[Dataset entries]
-.-.-

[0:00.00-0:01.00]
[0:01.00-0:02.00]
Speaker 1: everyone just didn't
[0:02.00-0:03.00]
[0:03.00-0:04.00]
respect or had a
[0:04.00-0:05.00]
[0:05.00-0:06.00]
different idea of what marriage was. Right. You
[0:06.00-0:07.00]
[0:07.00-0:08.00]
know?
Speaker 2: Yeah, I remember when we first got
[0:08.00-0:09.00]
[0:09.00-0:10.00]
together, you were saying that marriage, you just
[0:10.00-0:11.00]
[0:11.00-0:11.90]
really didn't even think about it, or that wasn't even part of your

-.-.-

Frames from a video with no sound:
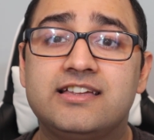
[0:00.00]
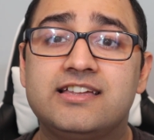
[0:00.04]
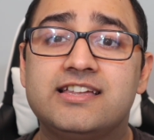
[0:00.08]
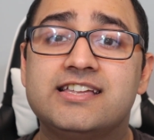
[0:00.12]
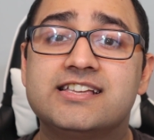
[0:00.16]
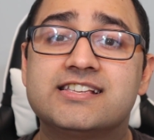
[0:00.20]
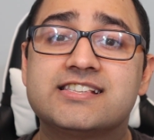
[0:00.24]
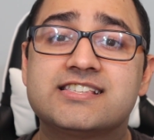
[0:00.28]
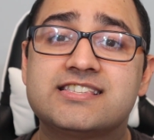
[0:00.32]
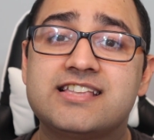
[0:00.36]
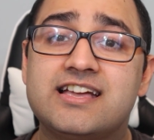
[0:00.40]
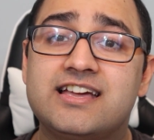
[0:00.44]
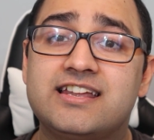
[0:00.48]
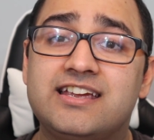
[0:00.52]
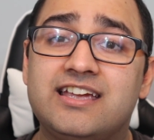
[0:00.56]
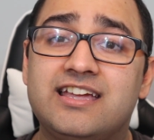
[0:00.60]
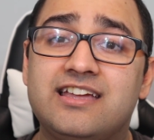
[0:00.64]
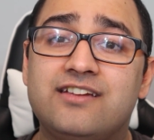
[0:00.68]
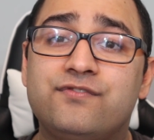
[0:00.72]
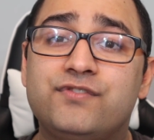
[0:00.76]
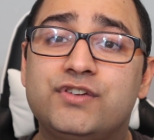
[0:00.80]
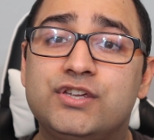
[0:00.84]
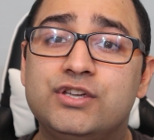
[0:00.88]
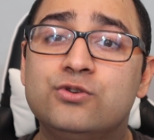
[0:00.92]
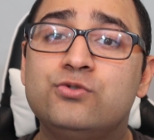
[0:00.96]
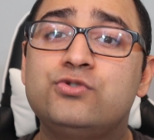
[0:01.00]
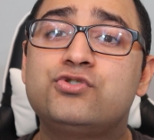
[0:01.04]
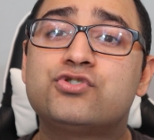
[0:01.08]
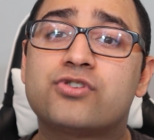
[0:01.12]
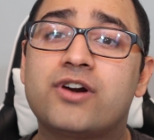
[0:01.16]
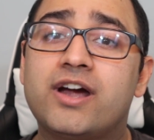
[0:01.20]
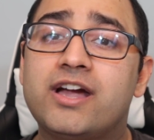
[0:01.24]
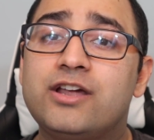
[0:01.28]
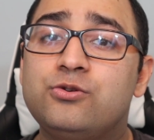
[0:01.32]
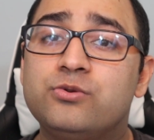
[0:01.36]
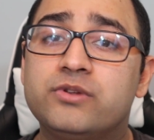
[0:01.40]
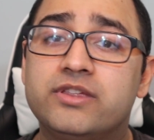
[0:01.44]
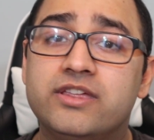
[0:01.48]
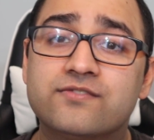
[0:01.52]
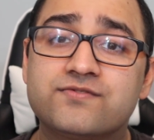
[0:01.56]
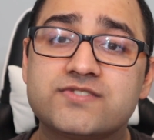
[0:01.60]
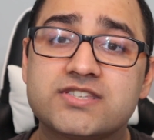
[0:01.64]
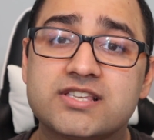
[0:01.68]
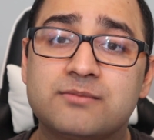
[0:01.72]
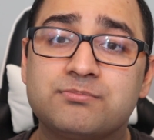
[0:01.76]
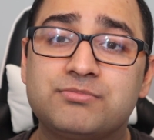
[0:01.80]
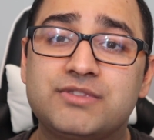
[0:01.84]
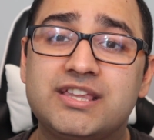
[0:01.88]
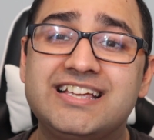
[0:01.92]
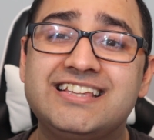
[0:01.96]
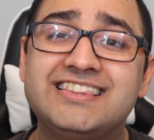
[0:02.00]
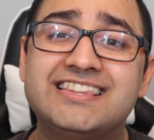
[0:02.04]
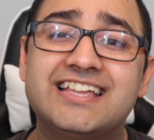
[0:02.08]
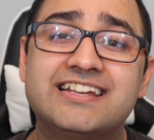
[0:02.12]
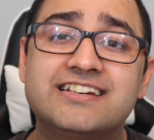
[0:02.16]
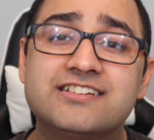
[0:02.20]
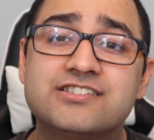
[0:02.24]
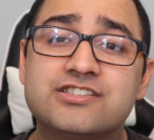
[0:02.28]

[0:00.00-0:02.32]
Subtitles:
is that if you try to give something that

-.-.-

Exercise aim
Every line above from the line with "[0:00.00-0:01.00]" to the line with "[0:08.00-0:09.00]" is wanted, ends included; write them out exactly and add no other line.

Result of the exercise
[0:00.00-0:01.00]
[0:01.00-0:02.00]
Speaker 1: everyone just didn't
[0:02.00-0:03.00]
[0:03.00-0:04.00]
respect or had a
[0:04.00-0:05.00]
[0:05.00-0:06.00]
different idea of what marriage was. Right. You
[0:06.00-0:07.00]
[0:07.00-0:08.00]
know?
Speaker 2: Yeah, I remember when we first got
[0:08.00-0:09.00]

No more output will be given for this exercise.